DevonAir

Exeter; England;
- Broadcast area: East Devon, Exeter and Torbay
- Frequencies: 97.0/96.4/103 FM and 666/954 AM

History
- First air date: 7 November 1980
- Last air date: 31 December 1994

= DevonAir =

DevonAir Radio was the Independent Local Radio station serving East Devon, Exeter and Torbay.

==History==
On 27 March 1978, the Independent Broadcasting Authority invited applicants for the licence to serve the Exeter and Torbay area. Three applicants came forward – Bay City Radio in Exeter, Radio Haldon Limited in Torquay and Riviera Radio in Paignton. The IBA awarded the licence to Radio Haldon Limited on 16 June 1979. The licensee name was changed to DevonAir Radio Limited on 4 October 1979.

On 7 November 1980, DevonAir began broadcasting to Exeter and mid-Devon from its studios at St Davids Hill in the city. The first presenter on air was Bob Kingsley, who opened the station with its first song Here Comes the Sun by The Beatles. On 12 December 1980, the station opened new studios above a former ballroom and nightclub at Harbour Point in Torquay. DevonAir became the first twin radio station in the UK, hence the on air branding of Double DevonAir.

In 1987, the station was acquired by London-based Capital Radio. In 1989, the Home Office granted permission for broadcasting on a new relay transmitter at Stockland Hill, allowing DevonAir's signal to be heard in East Devon, West Dorset and South Somerset. The relay broadcast on 103 FM from 4 July 1989, under the name of South West 103.

In 1991, the Bristol-based GWR Group bought a stake in DevonAir meaning it was now part-owned by two large radio groups. The station was relaunched on 9 November 1992 as the New DevonAir FM with the slogan "Devon's Better Music Station" – a change which coincided with the departure of several presenters as a result of a change in format.

DevonAir's broadcast licence went up for renewal in 1993 with two further groups bidding to take over – Gemini Radio (owned by Somerset-based Orchard Media) and Wild West Radio. The Radio Authority requested more time to make a decision on the licence award – Wild West Radio was ruled out of the final shortlist before on 8 October 1993, the authority announced that Gemini would takeover DevonAir's licence from 1 January 1995. The winning franchise had proposed to broadcast two separate services on the FM and medium wave frequencies while DevonAir proposed to continue with a sole service, claiming it had maintained a listenership of around 80,000 listeners because of simultaneous broadcasting.
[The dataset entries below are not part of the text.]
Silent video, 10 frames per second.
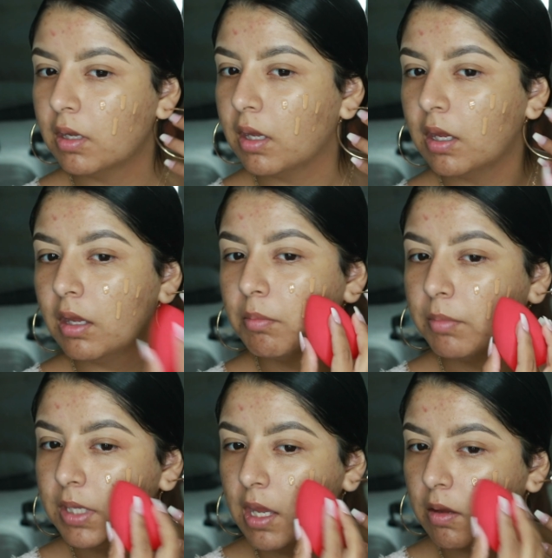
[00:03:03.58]

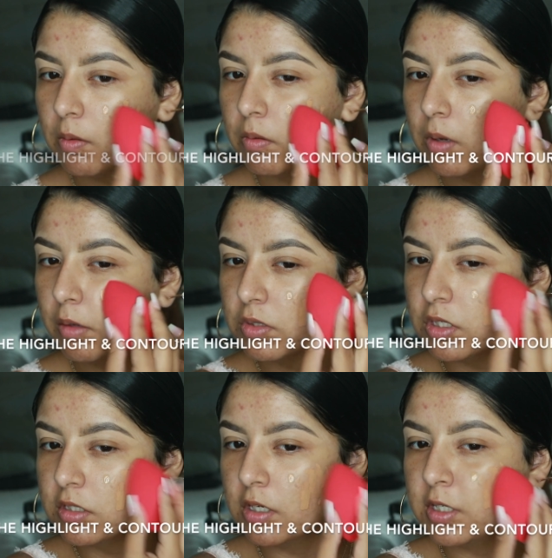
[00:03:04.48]
But yeah, I'm just
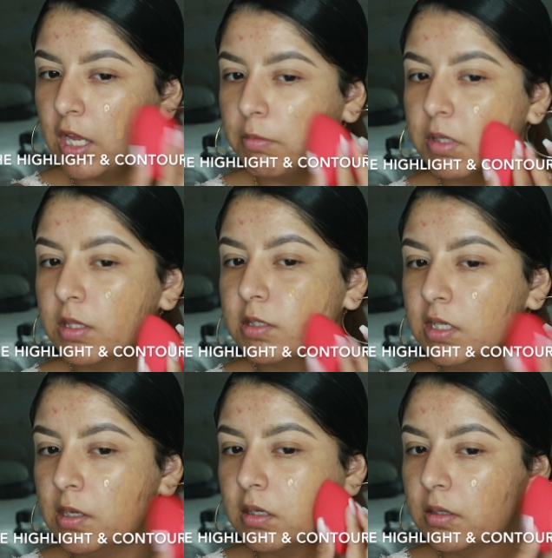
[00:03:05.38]
gonna start tapping this
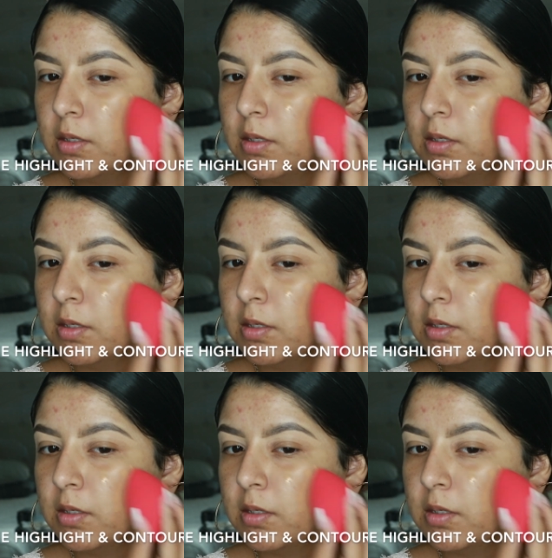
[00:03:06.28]
in.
The station ended broadcasting at 1pm on 31 December 1994 following an hour-long retrospective programme presented by Paul Saunders. The last song played on DevonAir was The Sun Ain't Going to Shine Anymore by The Walker Brothers. Up until midnight on 1 January 1995, the station aired pre-recorded music leading up to the handover of Gemini FM.

DevonAir's successor Gemini FM (later rebranded as Heart Exeter and Heart Torbay) continued to broadcast until 27 August 2010, when it was merged with four Heart Network stations in north & south Devon and the South Hams to form a single county-wide Heart station, broadcasting from Exeter and London.

On 1 March 2024 East Devon Radio changed its name to DevonAir Radio and the heritage name returned to the airwaves after co-founder and station manager, Andy Green secured the “DevonAir Radio” brand.

==Notable presenters==
DevonAir Radio presenters included: Bob Kingsley, Paul Owens, Travis Baxter, John Pierce, Ian Waugh, John Reynolds, John Brocks, Gordon Sommerville, Tim Arnold, Mike Powell, Glen Richards, David Lowe, Stephen Ayres, James Lee, David FitzGerald, Kevin Kane & Keri Jones.